[Start of Attachment]

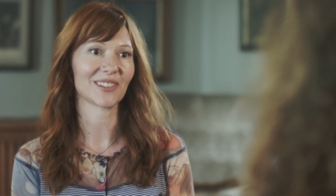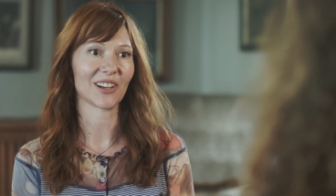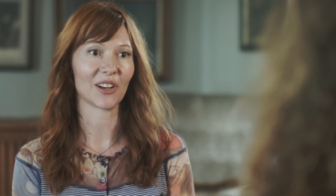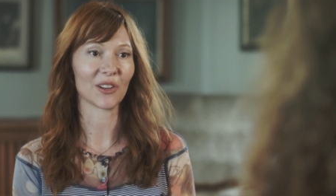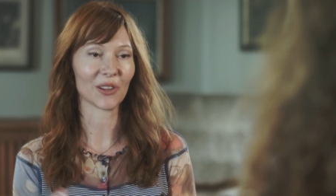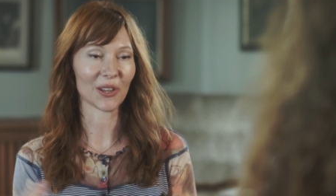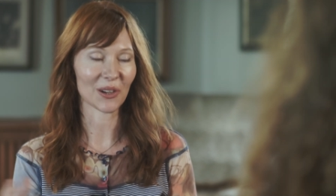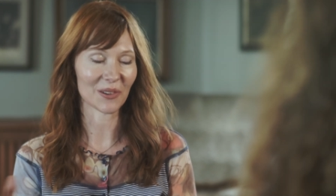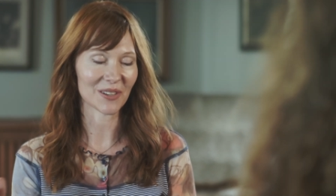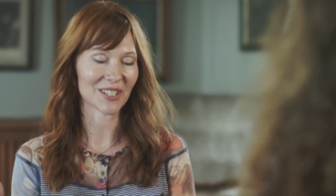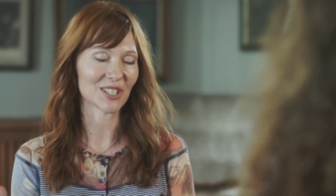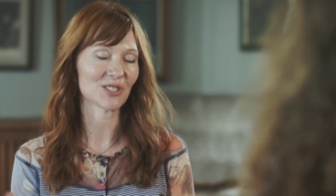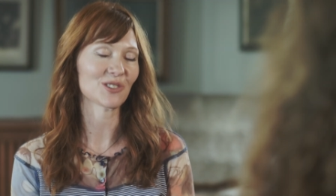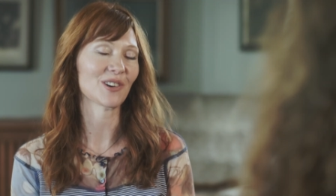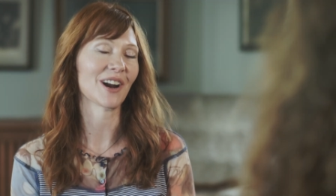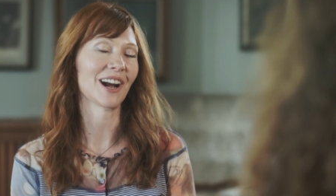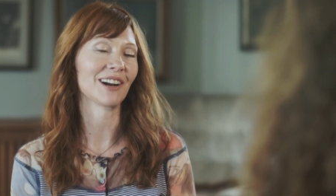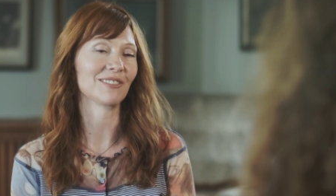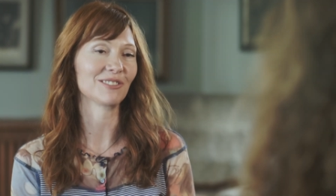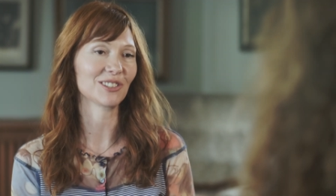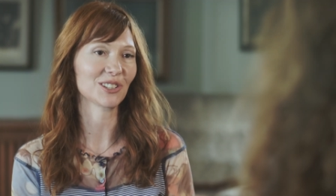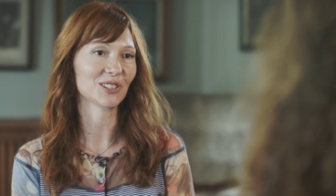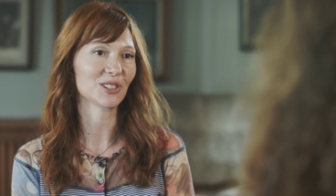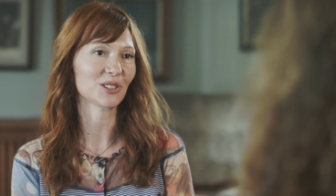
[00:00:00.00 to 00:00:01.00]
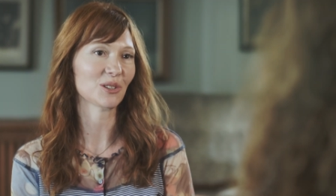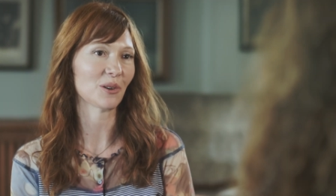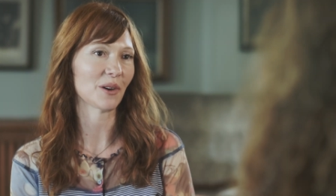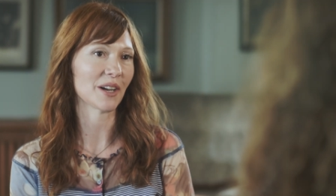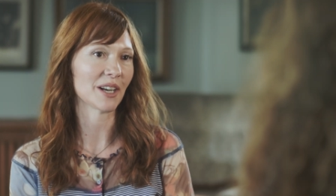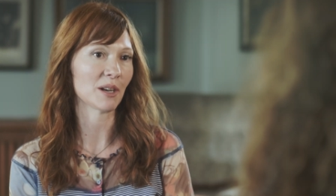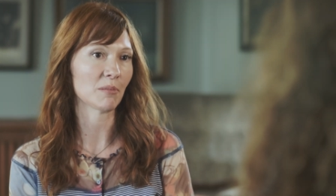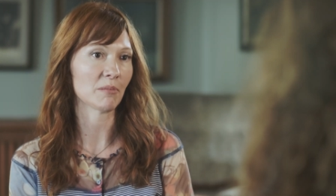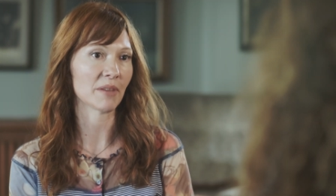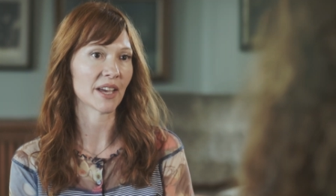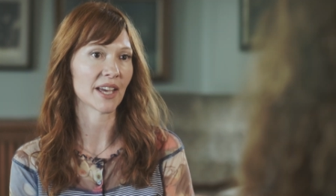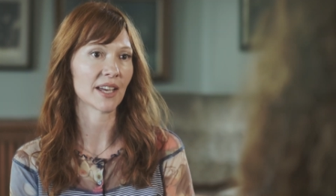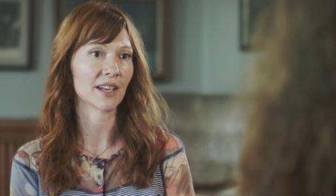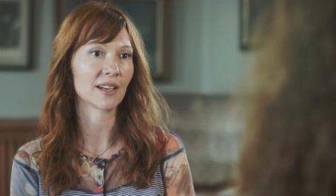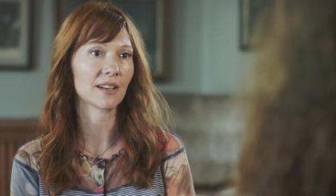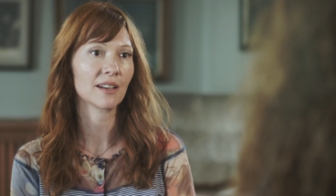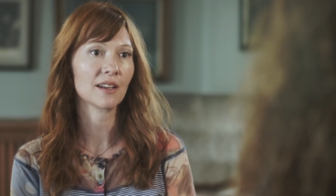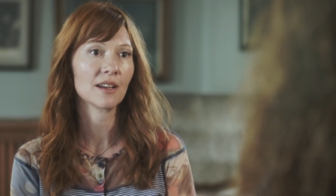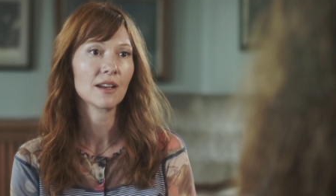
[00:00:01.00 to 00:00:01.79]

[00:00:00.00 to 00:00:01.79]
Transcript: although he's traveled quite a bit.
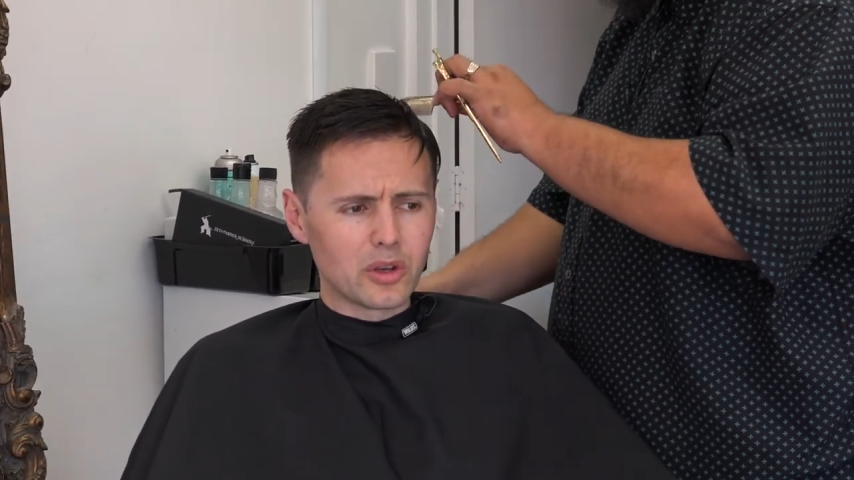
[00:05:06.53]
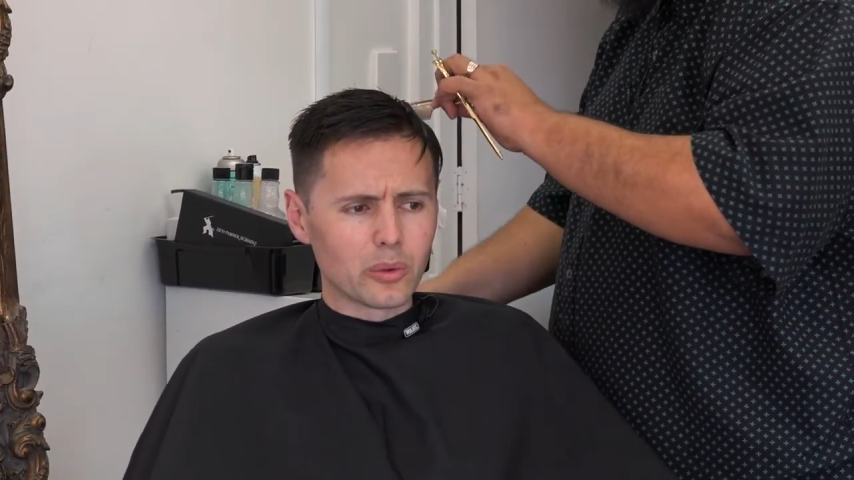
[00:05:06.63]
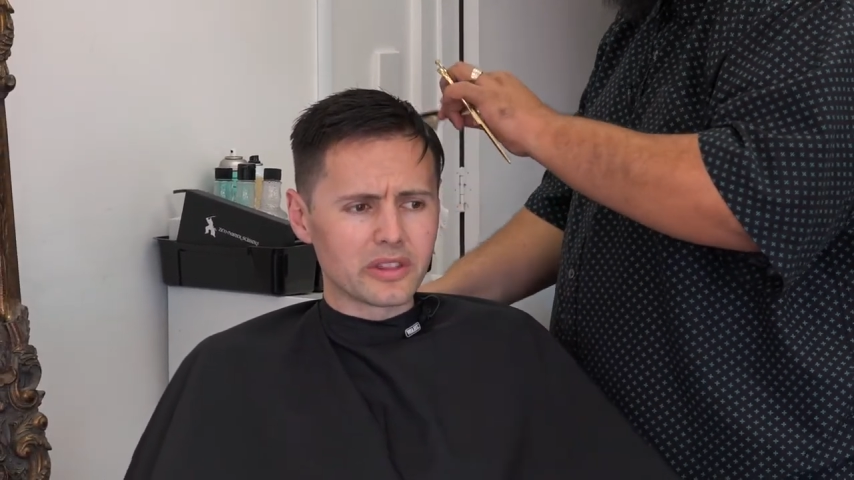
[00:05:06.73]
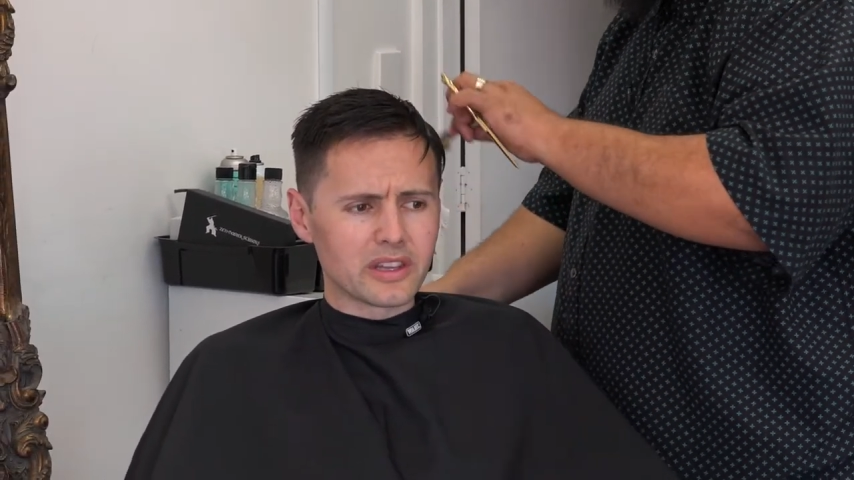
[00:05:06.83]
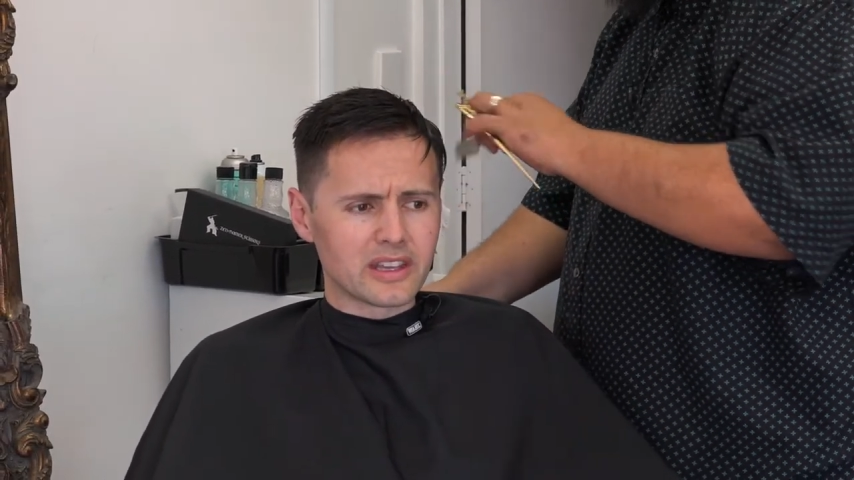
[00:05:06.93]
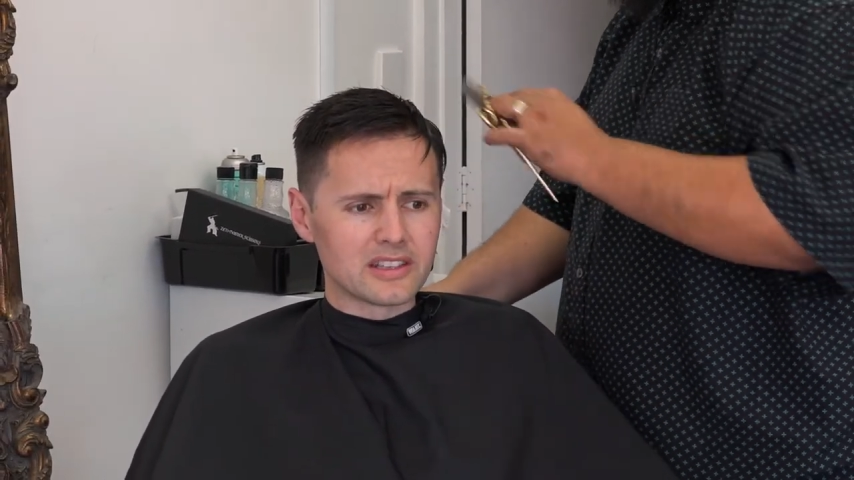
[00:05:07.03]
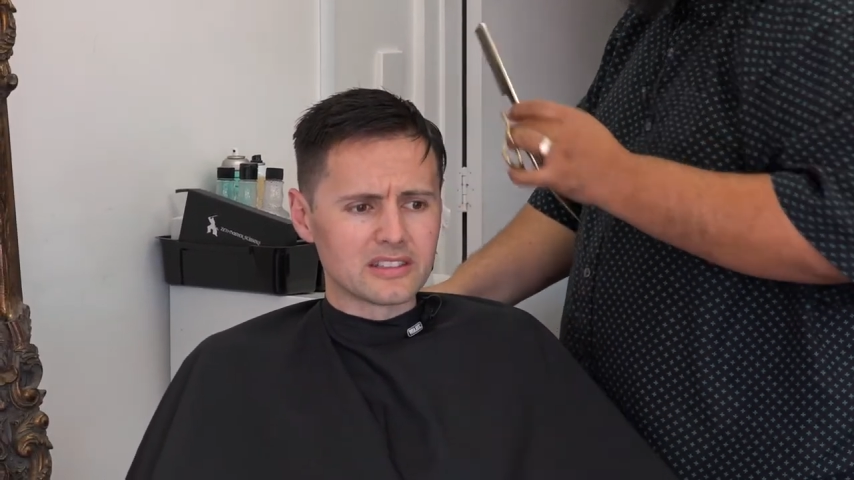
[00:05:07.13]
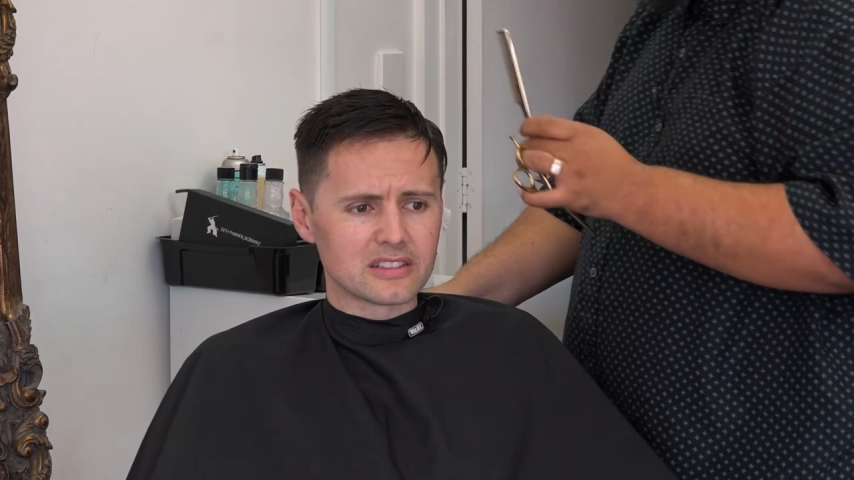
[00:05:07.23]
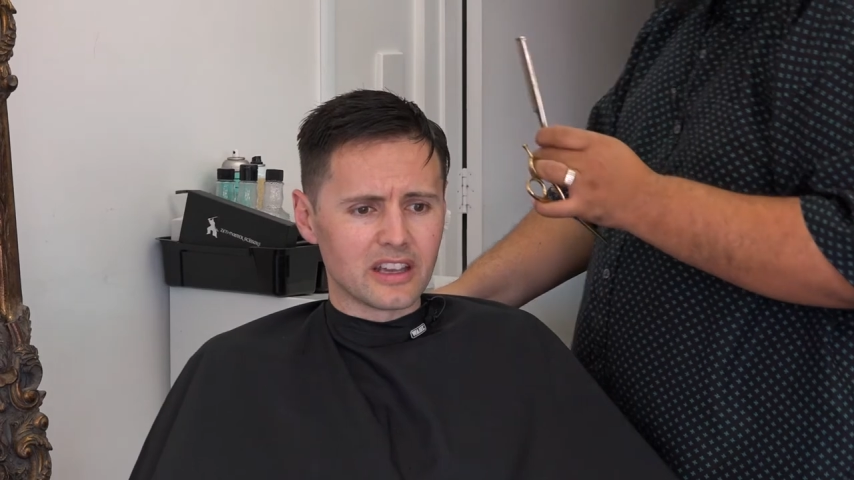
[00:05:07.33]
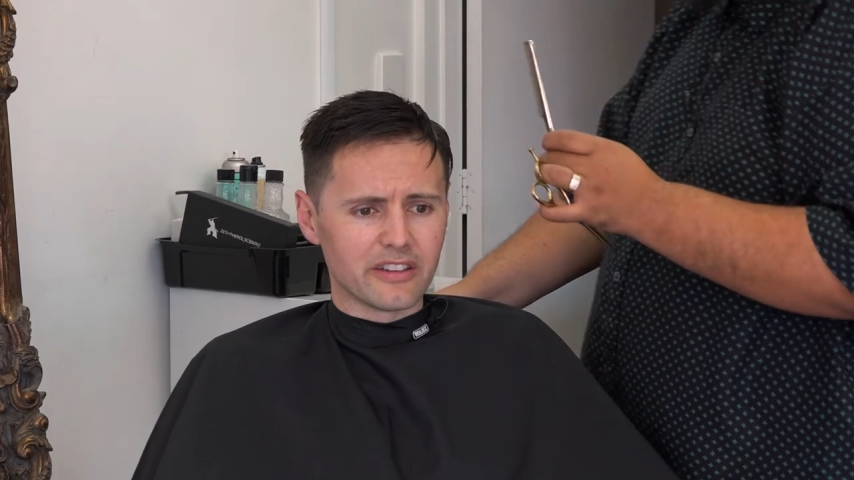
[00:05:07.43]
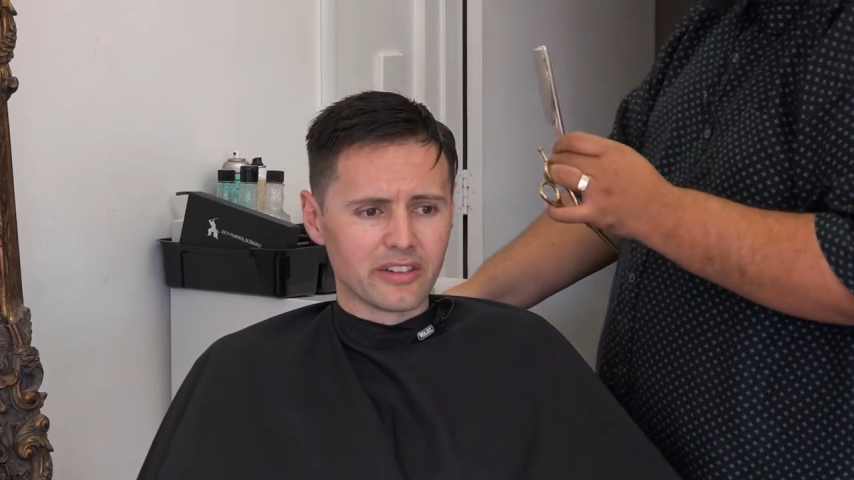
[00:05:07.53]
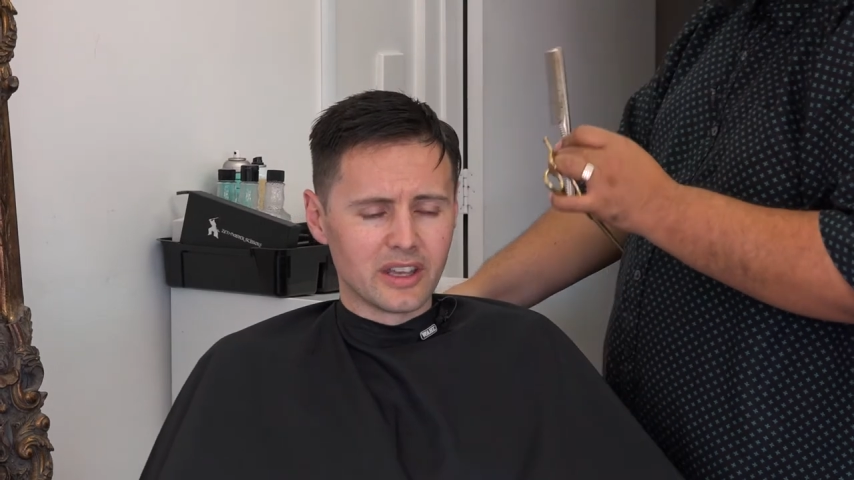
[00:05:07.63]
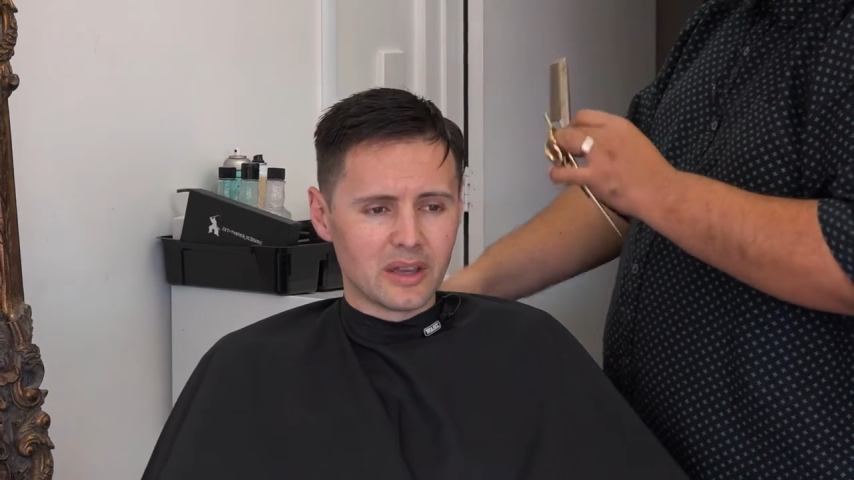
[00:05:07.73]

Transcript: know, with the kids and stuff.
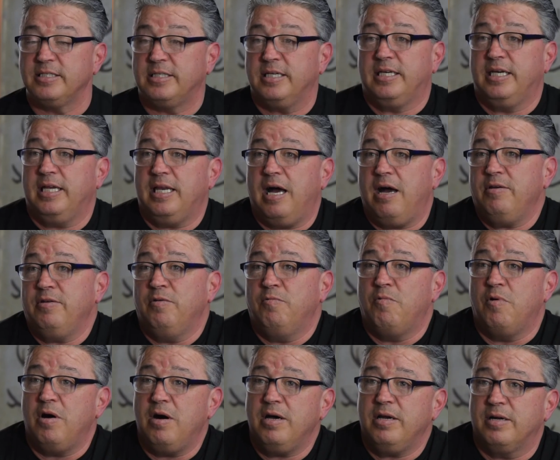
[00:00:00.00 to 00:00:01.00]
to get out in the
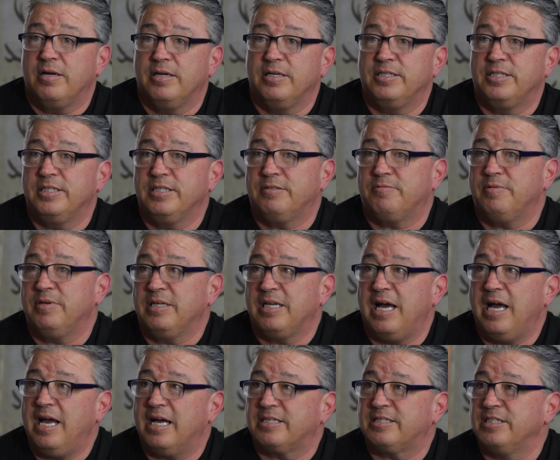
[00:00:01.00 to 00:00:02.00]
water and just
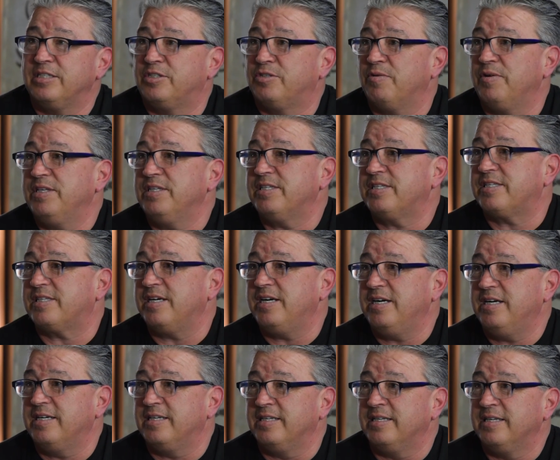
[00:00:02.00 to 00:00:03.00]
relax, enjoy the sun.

[End of Attachment]

Requirement
Give back the whole listing exactly as it stands. Drop every picture.

Response to the exercise
[00:00:00.00 to 00:00:01.00]
[00:00:01.00 to 00:00:01.79]

[00:00:00.00 to 00:00:01.79]
Transcript: although he's traveled quite a bit.
[00:05:06.53]
[00:05:06.63]
[00:05:06.73]
[00:05:06.83]
[00:05:06.93]
[00:05:07.03]
[00:05:07.13]
[00:05:07.23]
[00:05:07.33]
[00:05:07.43]
[00:05:07.53]
[00:05:07.63]
[00:05:07.73]

Transcript: know, with the kids and stuff.
[00:00:00.00 to 00:00:01.00]
to get out in the
[00:00:01.00 to 00:00:02.00]
water and just
[00:00:02.00 to 00:00:03.00]
relax, enjoy the sun.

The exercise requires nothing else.